Кастор скрестил ноги. Джек обратил на это внимание. Он не был так расслаблен, как пытался казаться. Перебранка с Оксли, собственно, свидетельствовала о том же.
Кастор сказал:
— Джек, я не имел никакого отношения к тому, что наш друг Виктор был схвачен восточными немцами в Берлине. Это было невезение. Вот и все. Я многие годы, в буквальном смысле, пытался выяснить, что с ним случилось.
Райан посмотрел на Оксли и тот согласно кивнул.
Оксли сказал:
— Тогда Кастор еще не был запомоен. Он стал таким после того, как железный занавес рухнул, и оттуда хлынула куча денег. Вот тогда он стал одним из них.
Кастор энергично покачал головой.
— Я не один из них, Джек. Старина, я просто оппортунист. Я многие годы занимался исчезновением Оксли. Это было для меня чем-то личным, потому что МИ-5 признала его мертвым. Занимаясь этим, я наладил контакты по всему региону. В Венгрии. В Чехословакии. В России. Здесь, в Цуге. Когда Железный занавес рухнул, я оказался в состоянии влиять на некоторых влиятельных лиц. Все просто.
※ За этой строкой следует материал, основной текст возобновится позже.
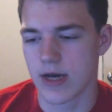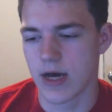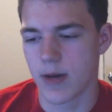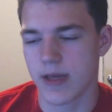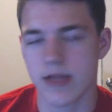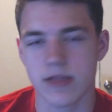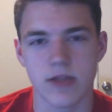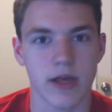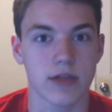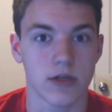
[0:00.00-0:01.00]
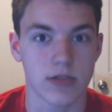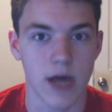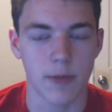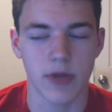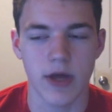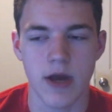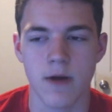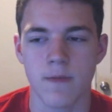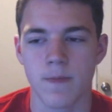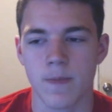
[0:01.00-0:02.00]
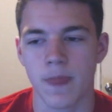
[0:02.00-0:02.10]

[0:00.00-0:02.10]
uh, against their like their top player,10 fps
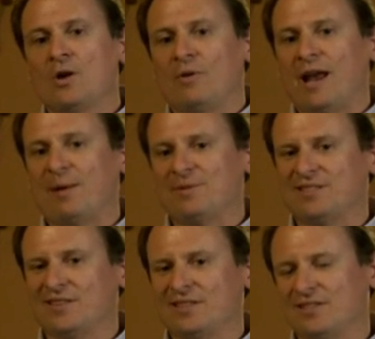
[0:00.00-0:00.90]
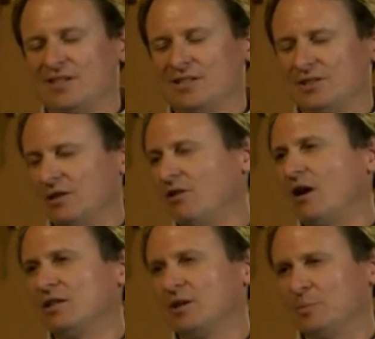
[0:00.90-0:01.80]
what happens is that there's a
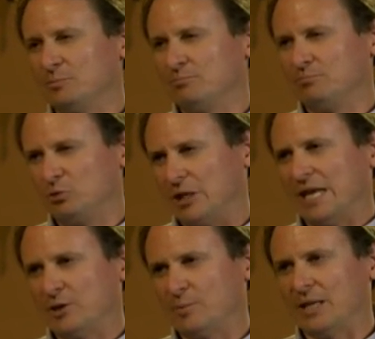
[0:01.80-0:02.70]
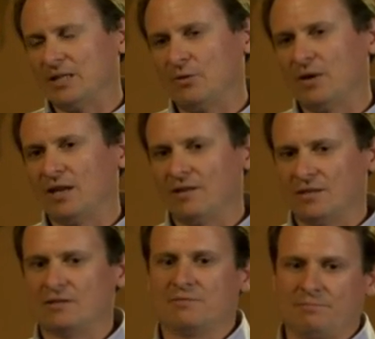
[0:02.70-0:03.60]
long-term detriment to it, and
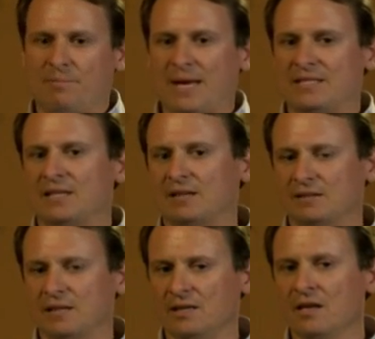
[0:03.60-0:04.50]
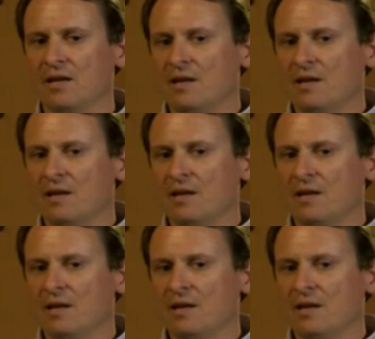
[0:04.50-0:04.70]
there's basicallySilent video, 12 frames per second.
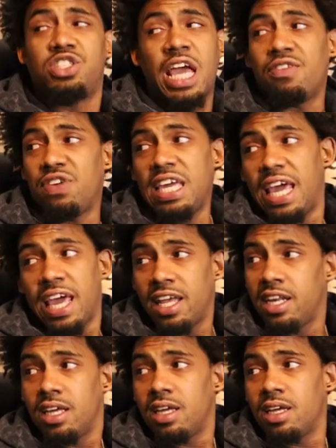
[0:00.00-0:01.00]
JV
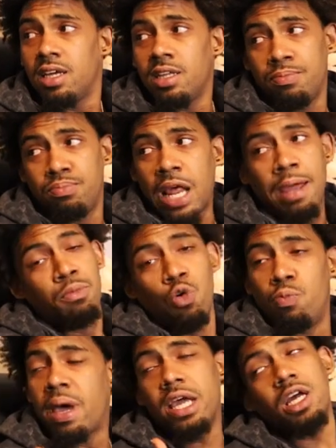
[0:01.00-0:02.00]
ended. They
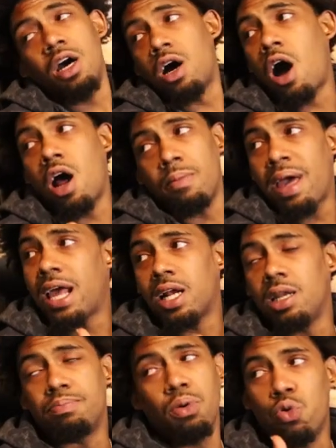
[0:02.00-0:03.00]
moved Bate up
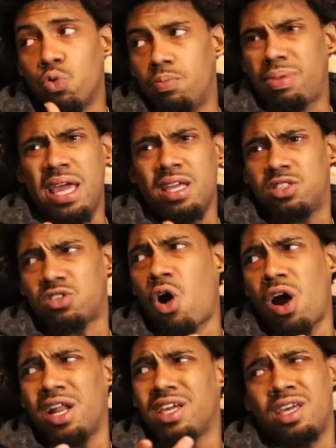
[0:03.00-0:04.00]
automatically. Boom, Bate
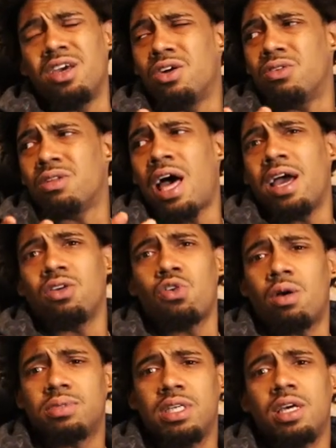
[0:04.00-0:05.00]
started, killed. Like you
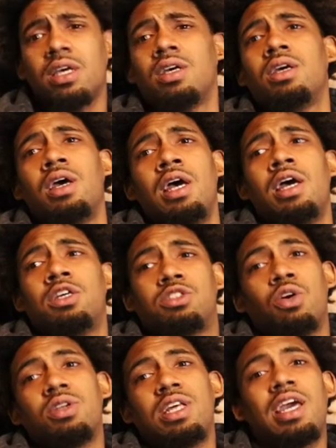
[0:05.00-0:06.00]
know what no. I'm saying.
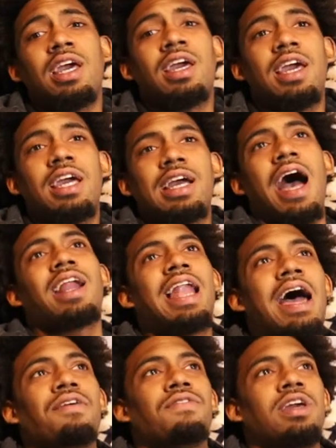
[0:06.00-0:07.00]
So then it kind of
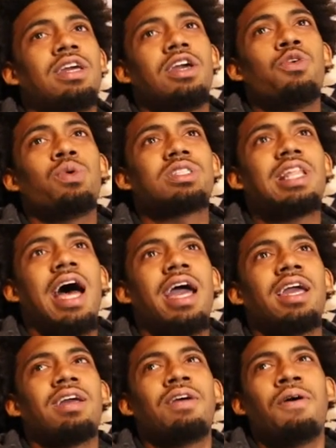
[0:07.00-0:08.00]
like it, it was
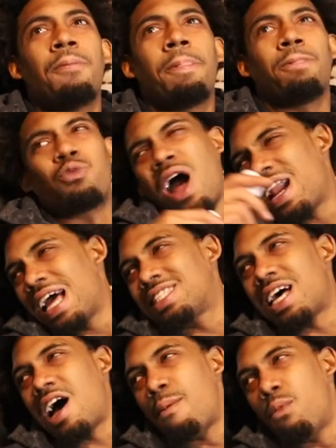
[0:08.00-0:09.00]
like around that
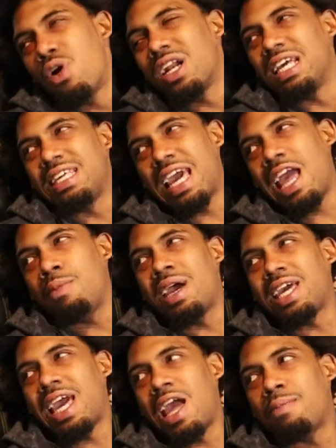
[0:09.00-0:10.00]
time more than the game
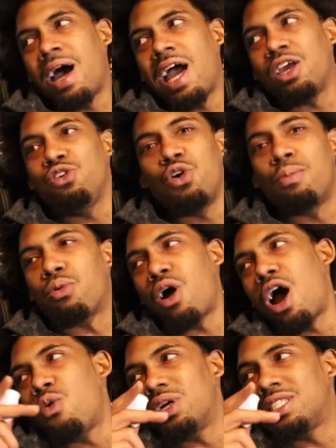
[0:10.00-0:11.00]
that came out. And you know,
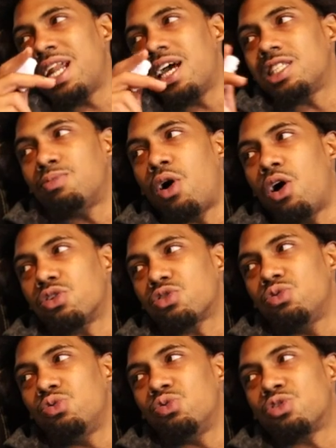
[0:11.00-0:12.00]
Braun went to that small
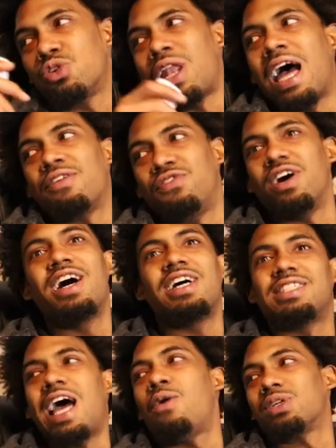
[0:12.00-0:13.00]
school. Yeah, so yeah. like for
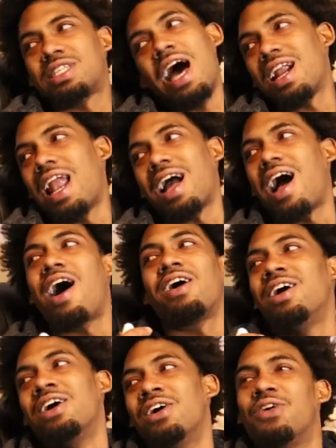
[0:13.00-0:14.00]
us, that was kind of like our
— Малкольм Гэлбрайт сообщил вам об украденных деньгах КГБ. «Зенит» был связан с этим, — сказал Джек.
— Это были не более чем зацепки и обрывки. Другие сказали мне другое. Но к тому моменту, как Гэлбрайт сказал мне о российских счетах, деньги давно ушли из РПБ. «Зенит» получил их в алмазах.
— Алмазах?
— Да. Куратор «Зенита» перевел все двести четыре миллиона на другой банковский счет, принадлежащий алмазной компании «Филиппе Аржан» в Антверпене. Он встретился в «Зенитом» здесь, в Цуге, передал ему двести миллионов в необработанных алмазах, а затем «Зенит» вернулся в Россию.
— Что стало с этими алмазами?
— Русские, управляющие этим теневым фондом, держали их до 1991 года, а затем продали обратно Аржану. Затем начали медленно ликвидировать[75] эти активы. Это работало в обе стороны. Аржан мог прикрыть эти операции, так как имел многолетний опыт успешного отмывания денег. А русские получали средства, необходимые для скупки государственных предприятий, когда в России на фальсифицированных аукционах приватизировалось за копейки все и вся.
— На четверть миллиарда можно купить много конфет, — хмыкнул Райан. — А кто украл их первым?
Кастор улыбнулся:
— А вот дальше, мой мальчик, мы начнем торговаться.
— Что значит торговаться?
— Я расскажу вам то, что вы хотите, но прямо сейчас мне нужно несколько вас раззадорить, — он сделал еще глоток вина и посмотрел на бокалы: — Оно французское, не швейцарское, и очень недурственное.
Ни Райан, ни Оксли не притронулись к вину.